Qu’il suffise de mentionner ce qu’on dit de lui déjà dans l’Exode, donc avant le livre dit en latin et en français « de Josué ».
- Moïse fait de Jésus le chef des armées du peuple élu : il remporte la victoire parce que Moïse a les bras en croix (17) ;
- Jésus est le seul homme qui accompagne Moïse sur le Sinaï pour recevoir la Loi (24) – tout autre homme qui tenterait de s’approcher de la montagne mourrait ;
- Quand Moïse avait fini de parler avec Dieu dans la tente du Témoignage, Jésus restait dans la tente, et il était le seul à pouvoir y rester ; qui que ce soit d’autre qui chercherait à y entrer mourrait (33).
Jésus fils de Navé apparaît donc comme le lieutenant de Dieu, l’intermédiaire entre Dieu et Moïse – le médiateur entre Dieu et les hommes, dont on ne parle quasiment pas, mais dont la présence est essentielle.

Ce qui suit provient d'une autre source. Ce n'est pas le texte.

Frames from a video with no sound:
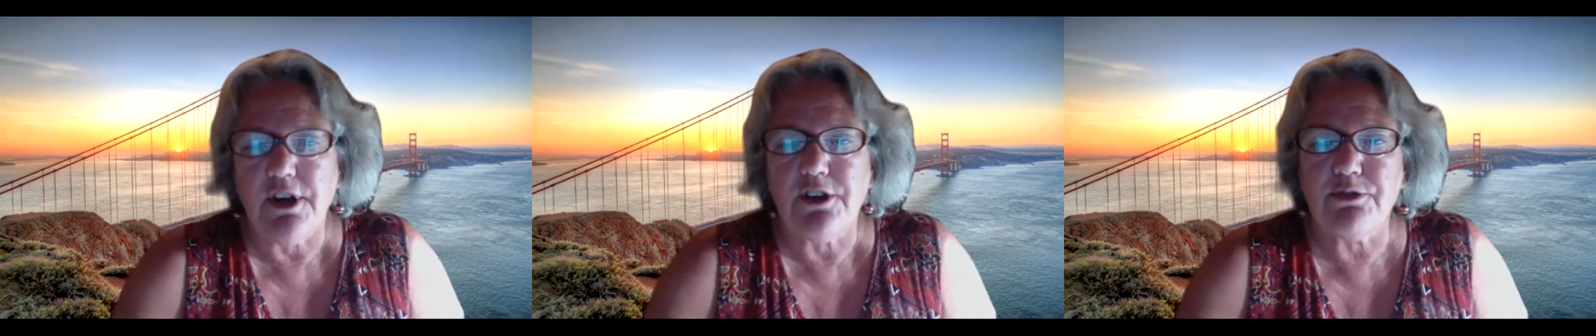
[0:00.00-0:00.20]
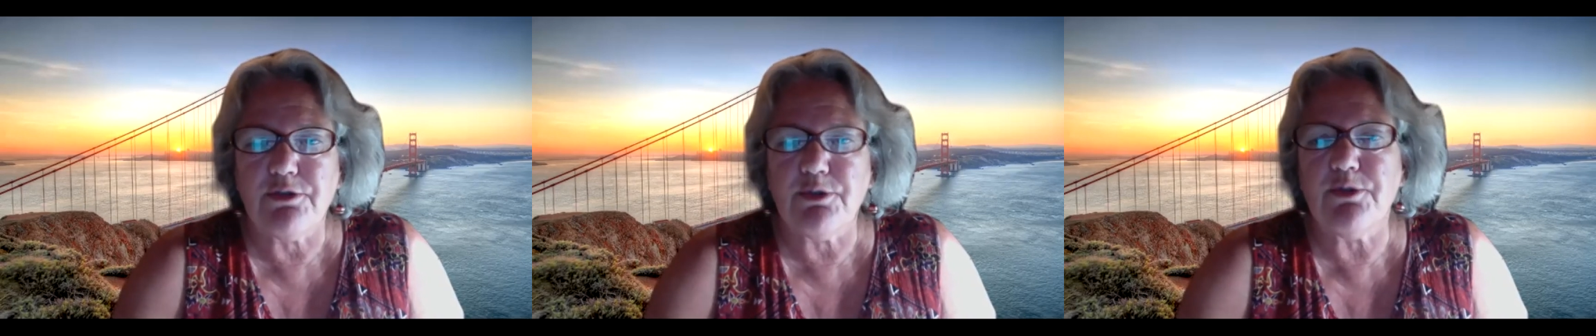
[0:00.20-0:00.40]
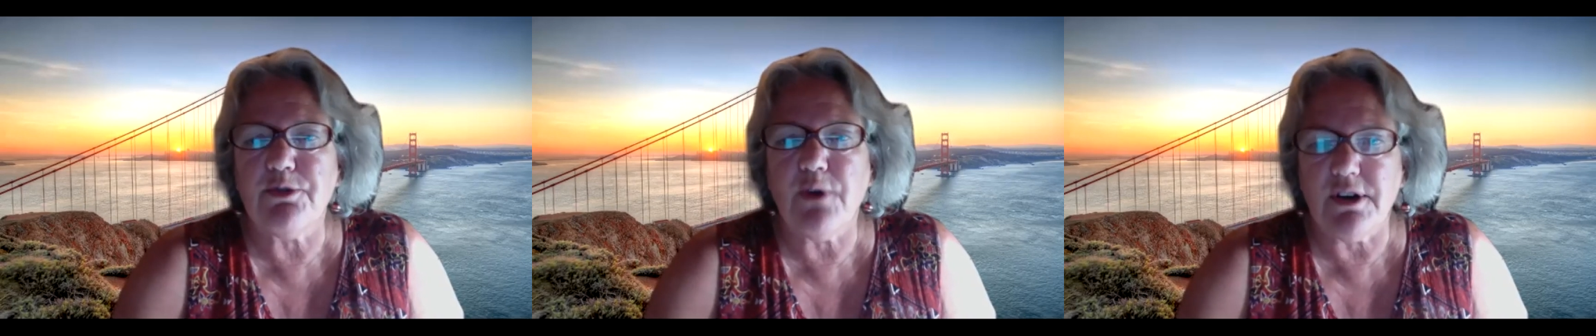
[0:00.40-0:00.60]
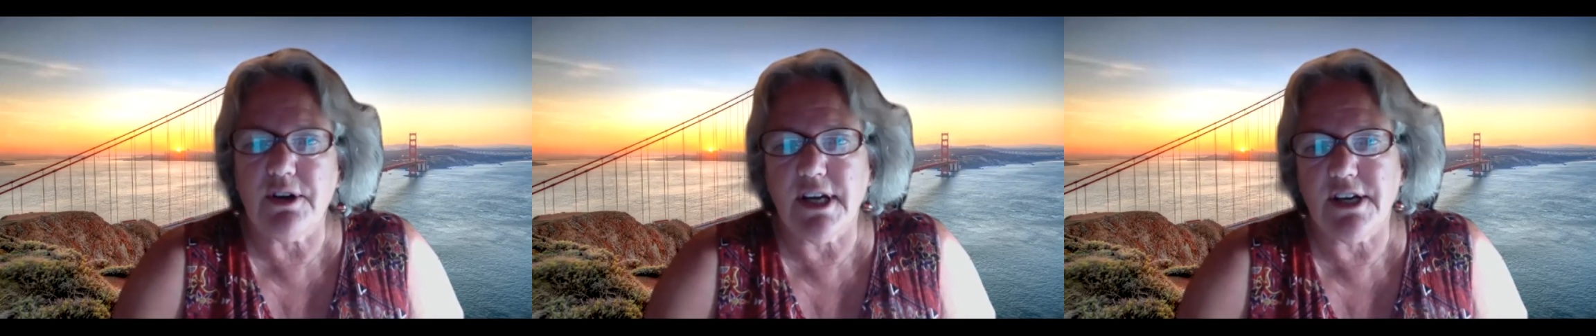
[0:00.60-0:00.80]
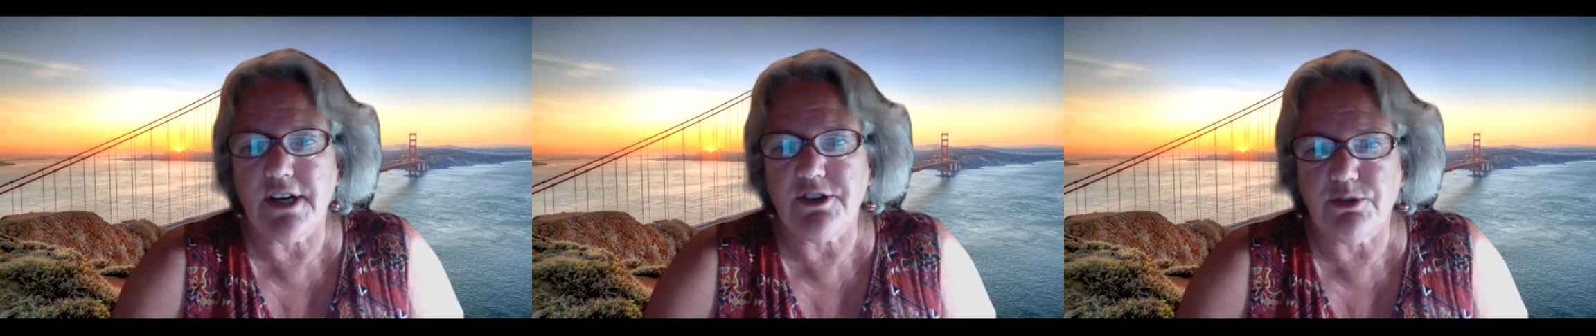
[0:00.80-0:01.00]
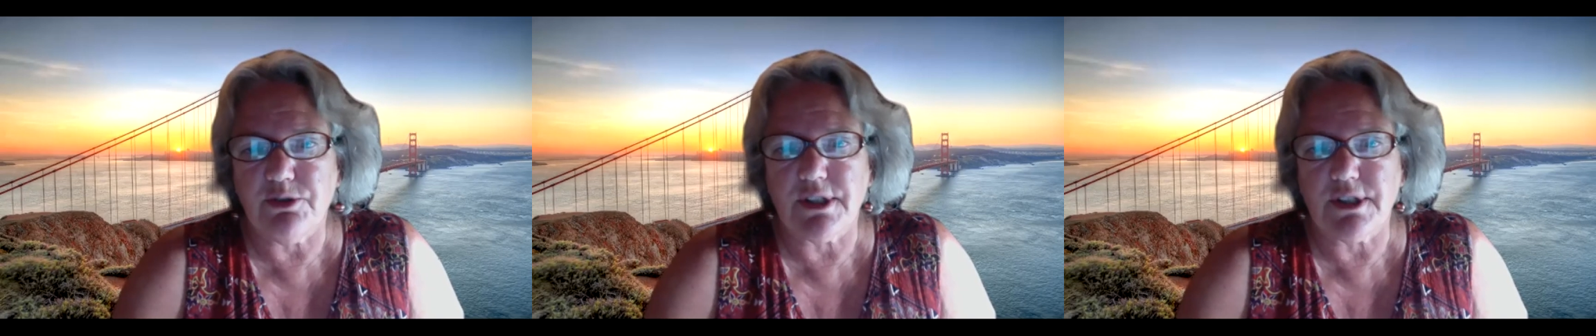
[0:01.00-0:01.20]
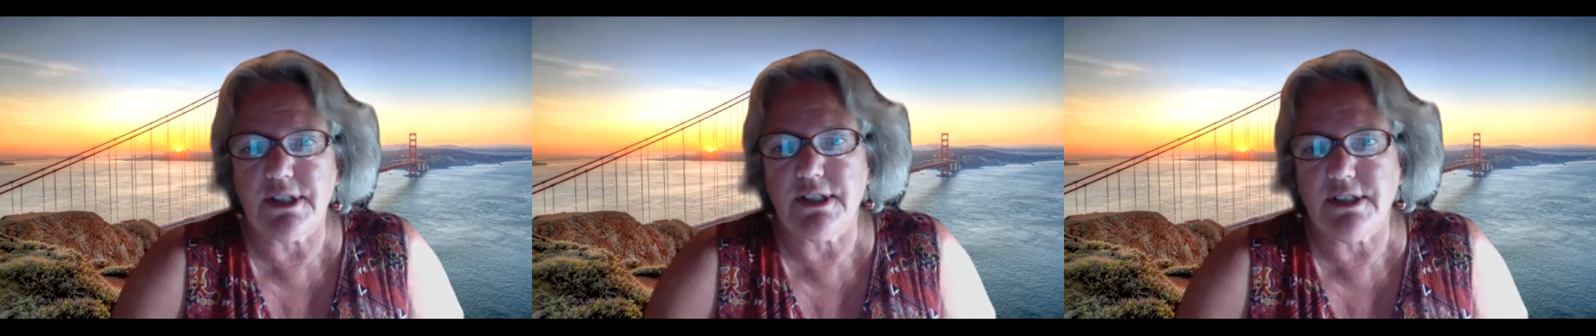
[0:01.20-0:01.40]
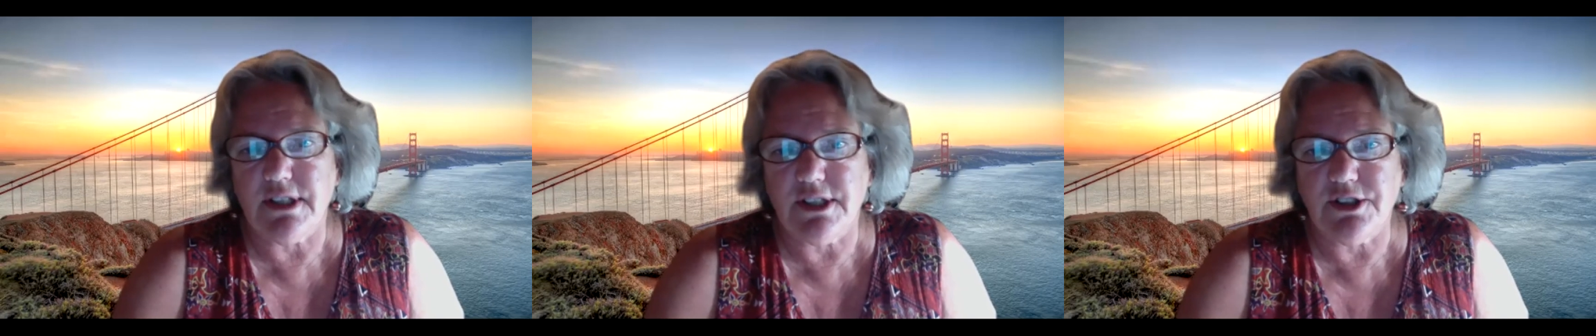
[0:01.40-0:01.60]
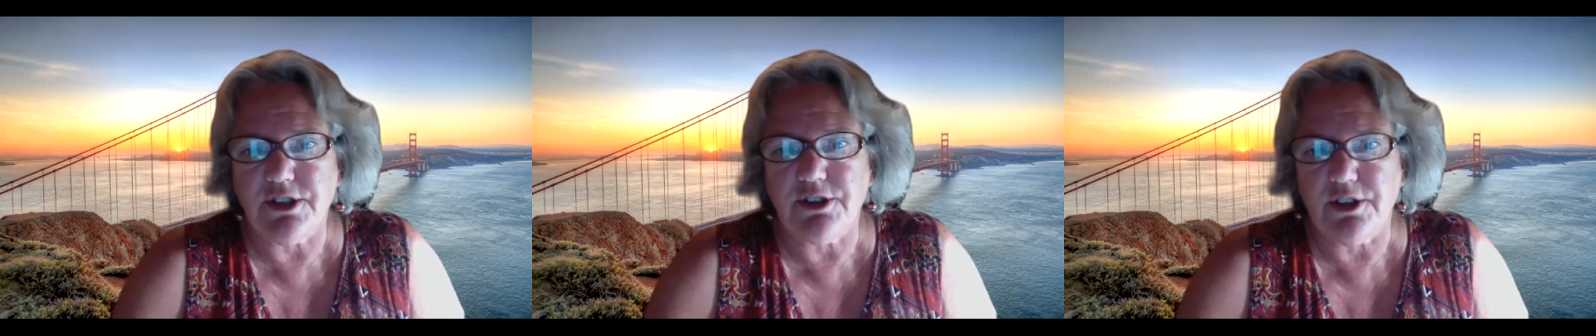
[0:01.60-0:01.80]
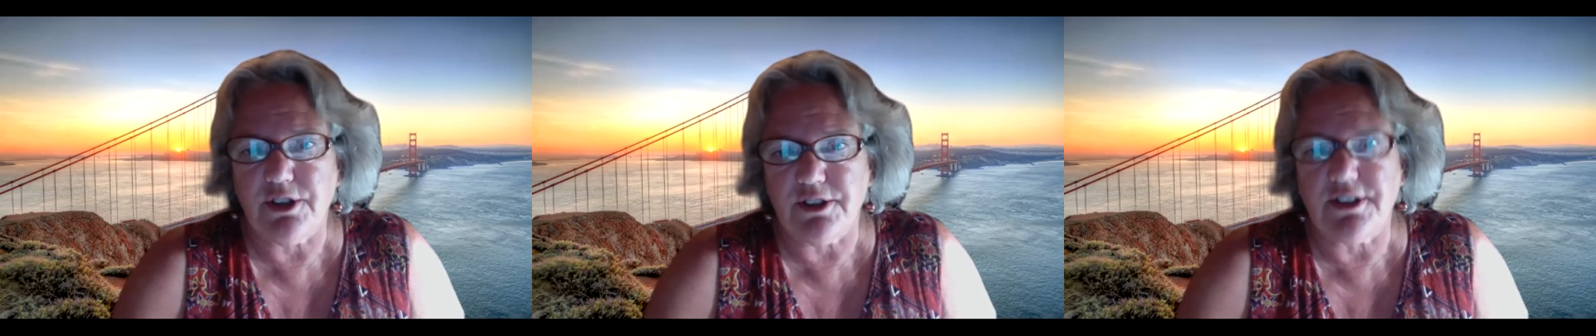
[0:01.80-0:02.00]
through our national organization calledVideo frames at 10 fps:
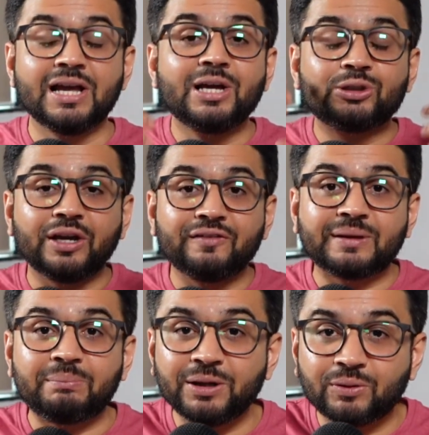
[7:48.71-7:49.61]
So if
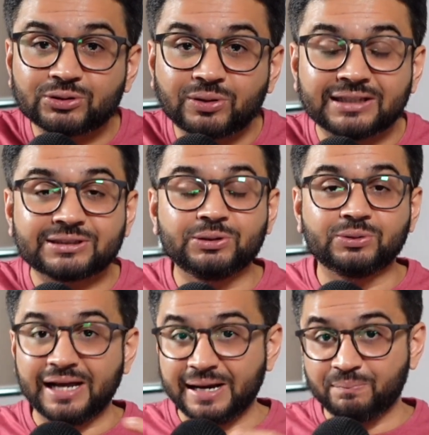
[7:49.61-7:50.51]
somebody was to ask you,
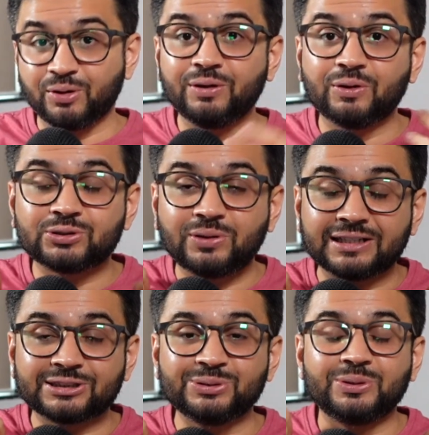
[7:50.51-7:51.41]
an employee was to
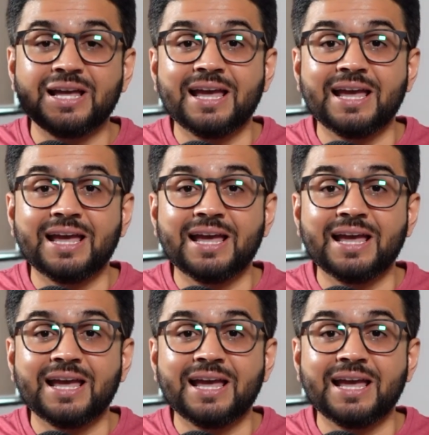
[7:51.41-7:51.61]
ask you,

« Jésus » veut dire « Dieu sauve ». Jésus fils de Navé est l’homme qui fit passer le Jourdain au peuple hébreu et lui distribua la terre promise. Origène montre qu’entre le passage de la Mer Rouge et le passage du Jourdain un seuil important est franchi dans la révélation de l’Eglise, du baptême, du salut. En attendant l’autre Jésus, qui viendra au Jourdain se faire baptiser et apporter le salut éternel.